- _INFORMATION SUPPLIED_:
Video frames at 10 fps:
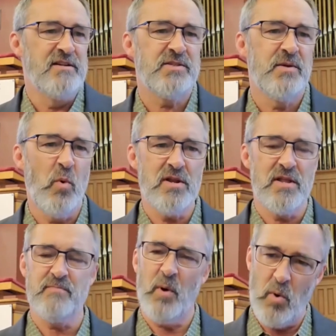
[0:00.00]
And one
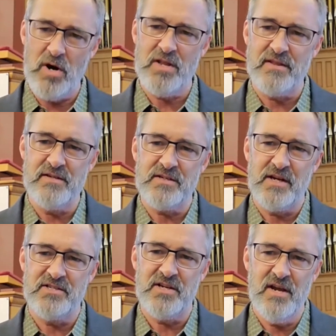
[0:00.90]
of the things I
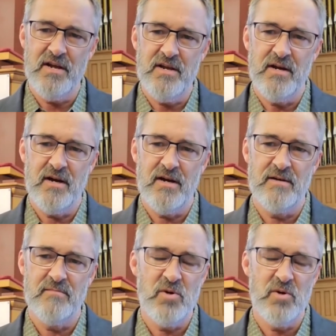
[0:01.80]
say
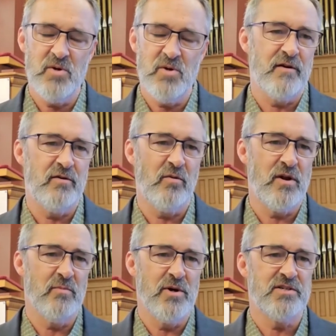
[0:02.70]
most often, or one of the
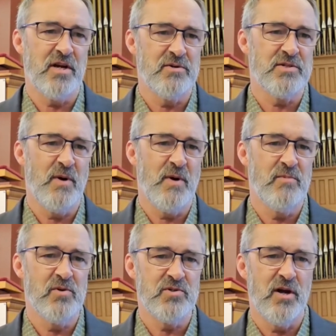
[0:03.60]
ways I respond
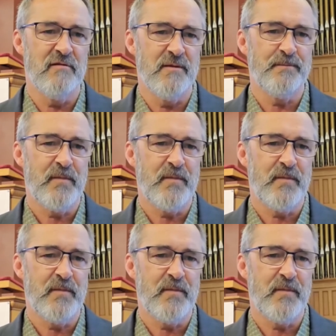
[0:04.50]
most often,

- _YOUR GOAL_: Without the pictures, print the whole listing exactly as given.

- _SOLUTION TO THE EXERCISE_:
Video frames at 10 fps:
[0:00.00]
And one
[0:00.90]
of the things I
[0:01.80]
say
[0:02.70]
most often, or one of the
[0:03.60]
ways I respond
[0:04.50]
most often,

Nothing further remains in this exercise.